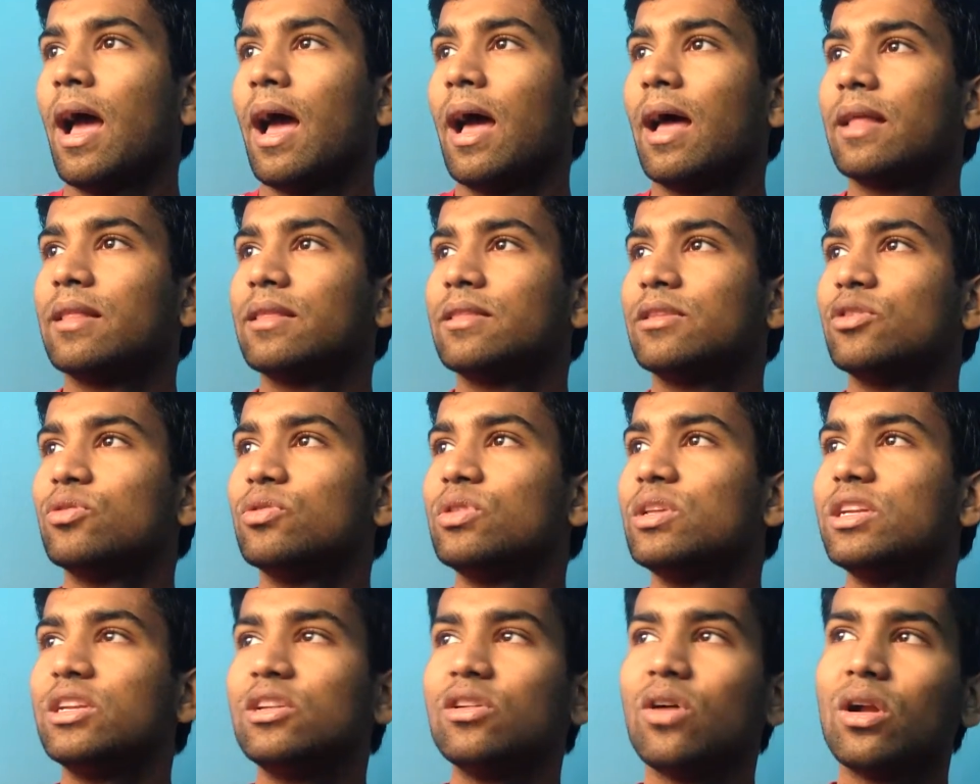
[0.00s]
and
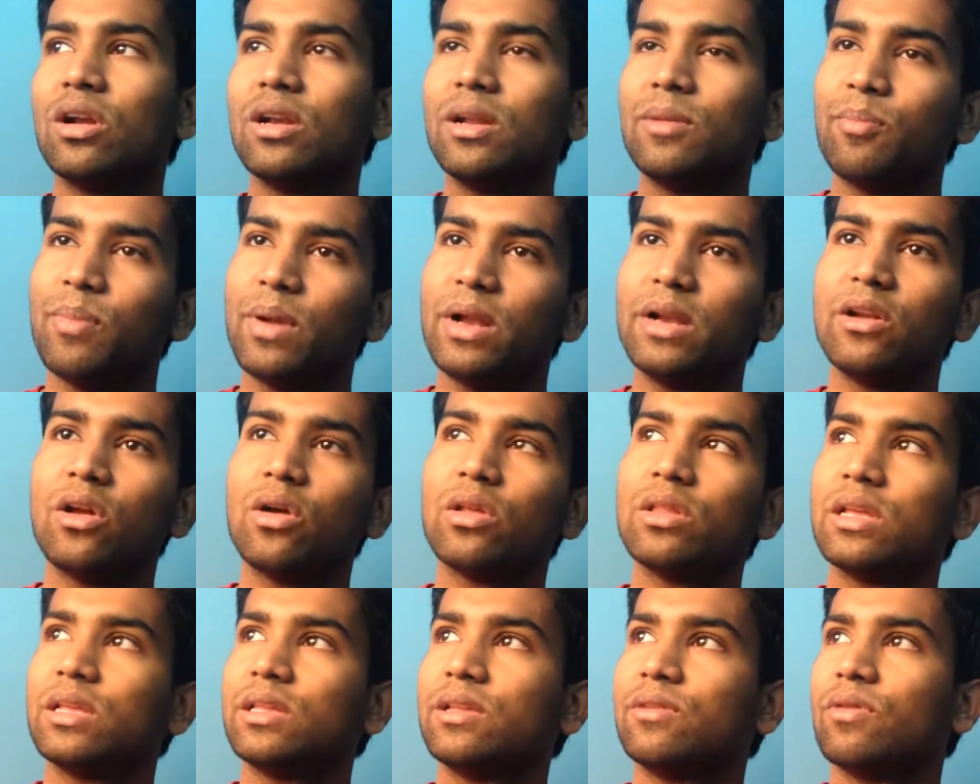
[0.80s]
you need not depend
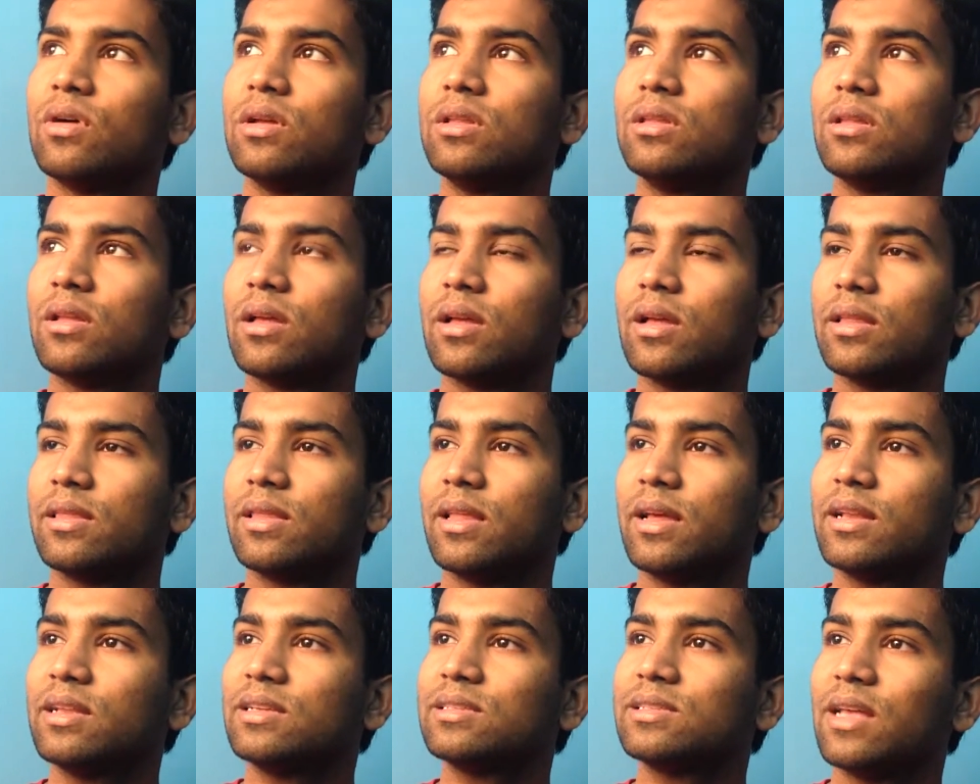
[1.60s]
on anyone
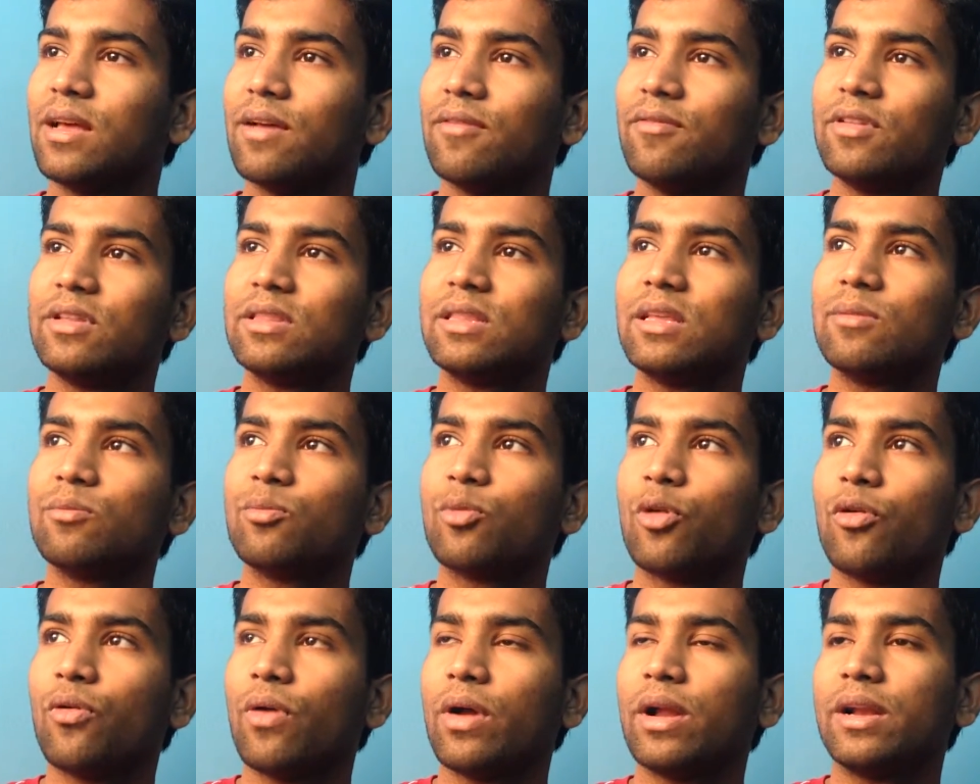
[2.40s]
there is everything
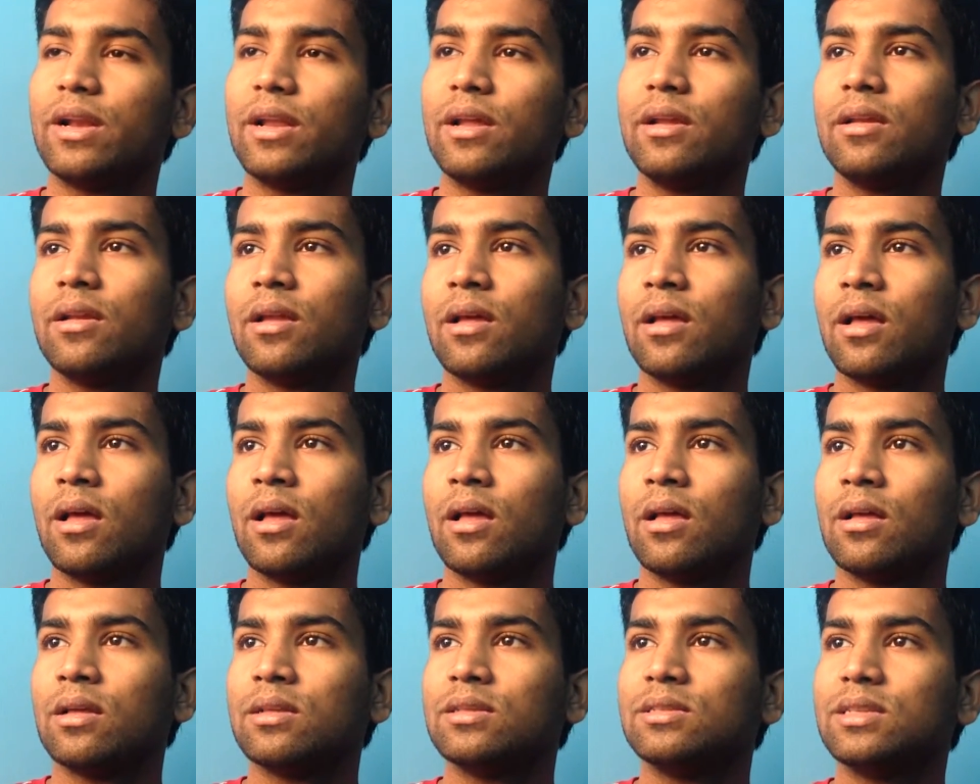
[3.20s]
provided
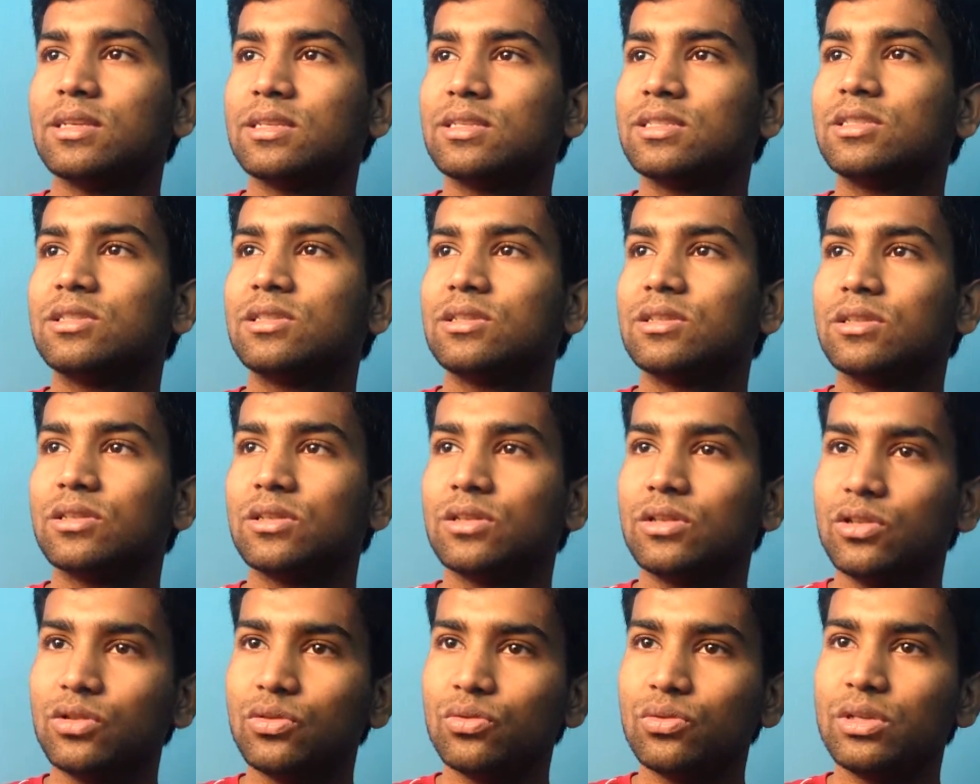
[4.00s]
just
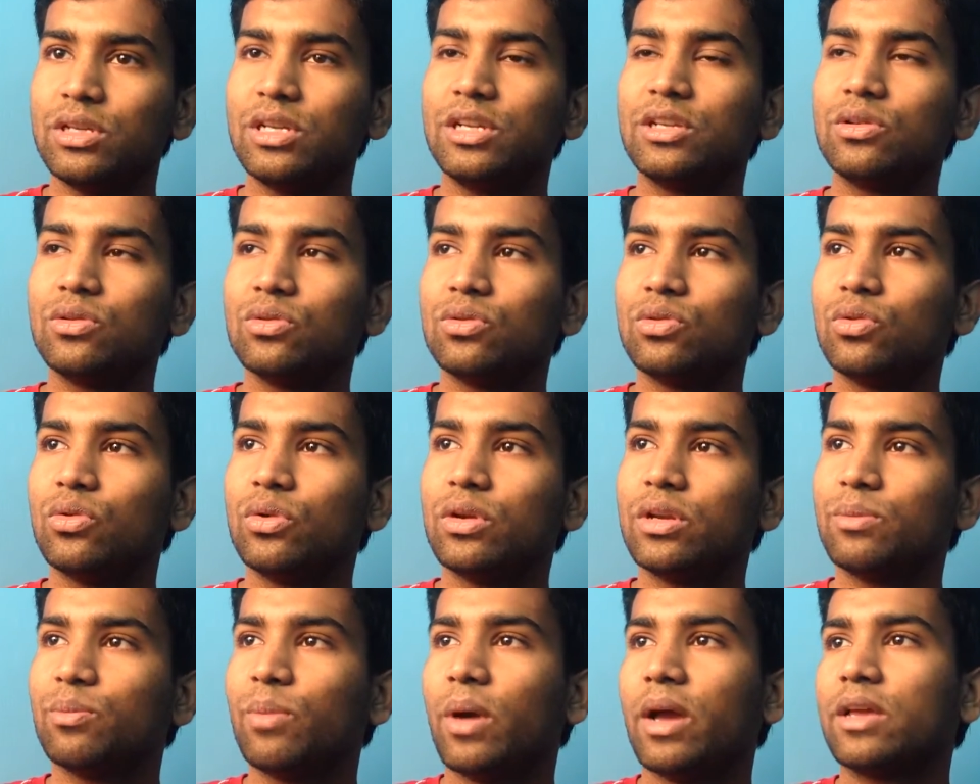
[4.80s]
you need to
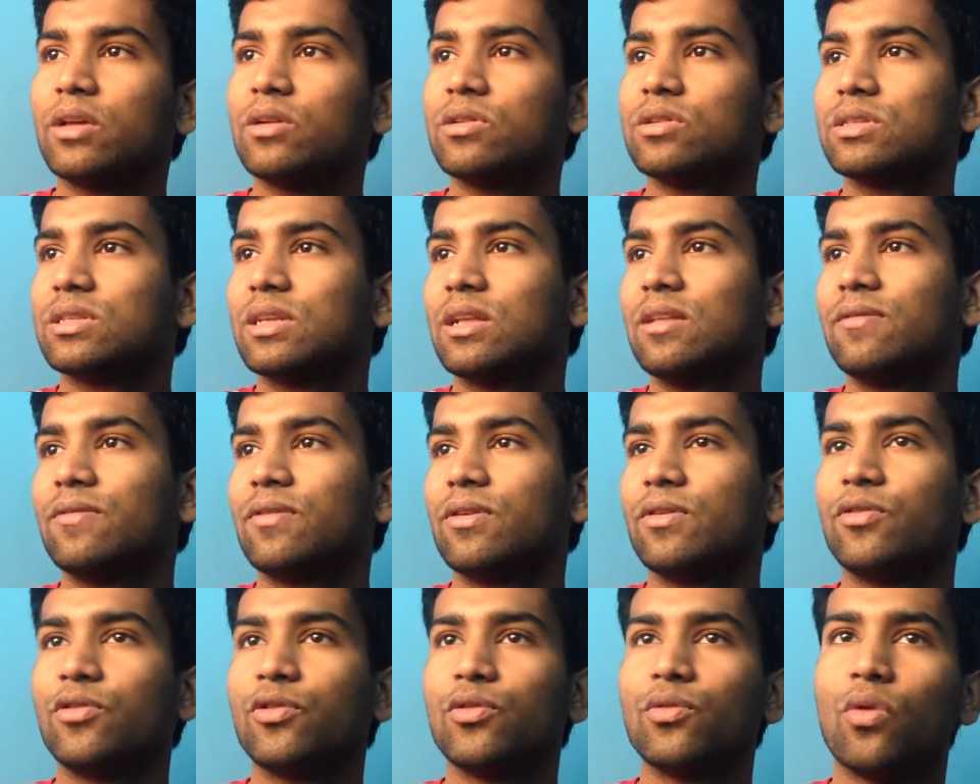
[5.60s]
do it by yourself
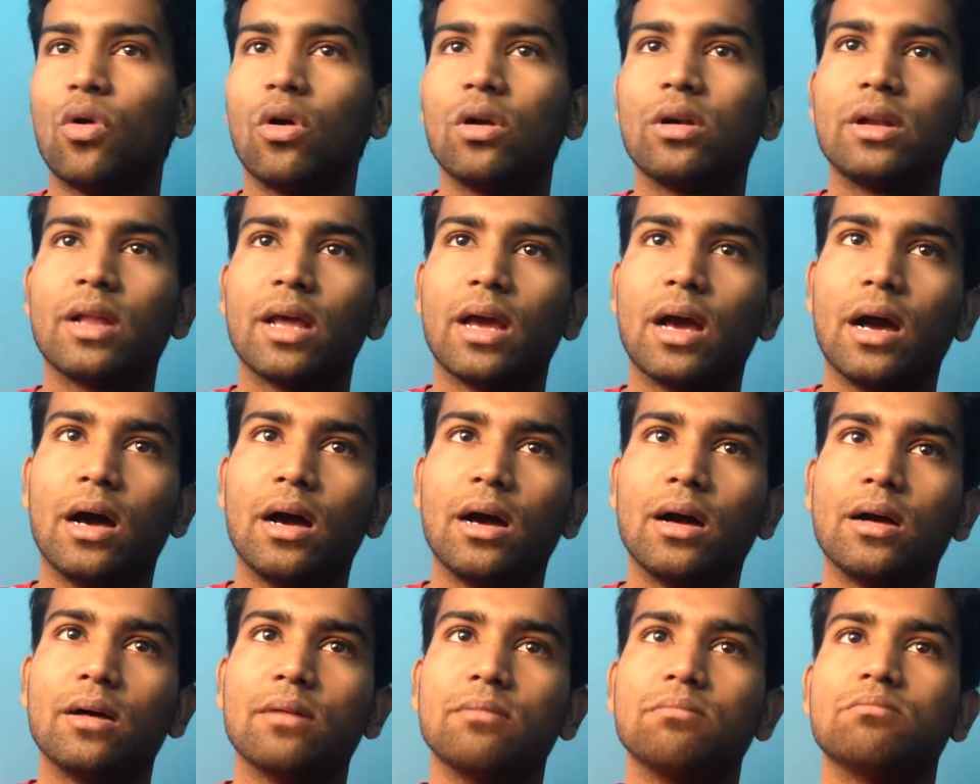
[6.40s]
if you want
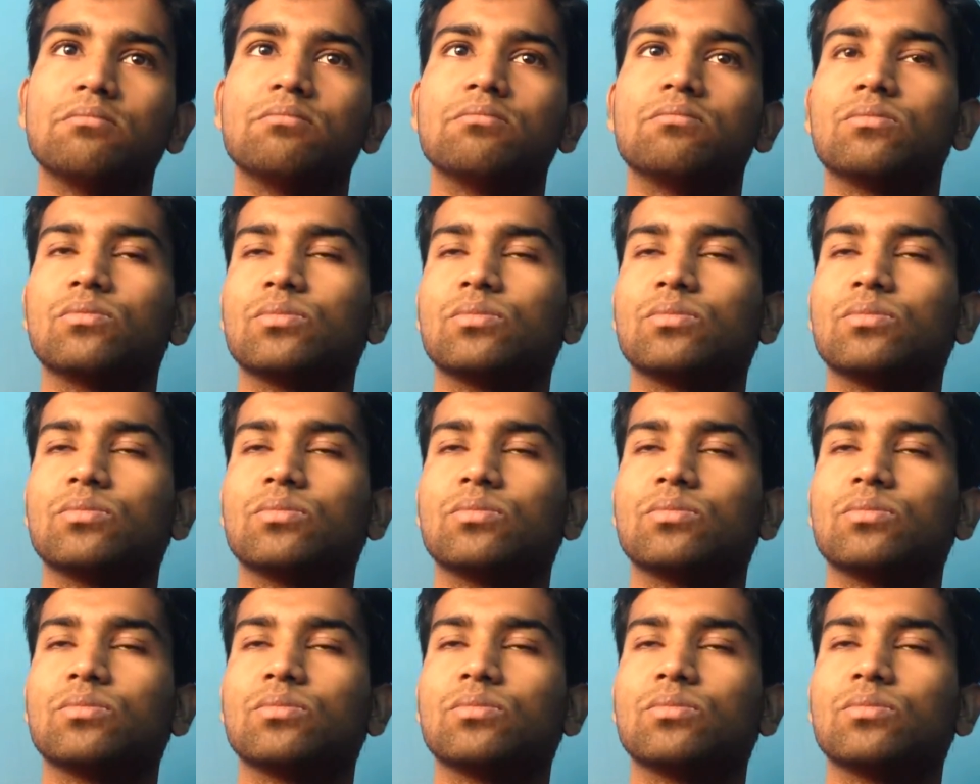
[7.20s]
uh,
········
Omit the pictures, then set down all the remaining data exactly as given.

[0.00s]
and
[0.80s]
you need not depend
[1.60s]
on anyone
[2.40s]
there is everything
[3.20s]
provided
[4.00s]
just
[4.80s]
you need to
[5.60s]
do it by yourself
[6.40s]
if you want
[7.20s]
uh,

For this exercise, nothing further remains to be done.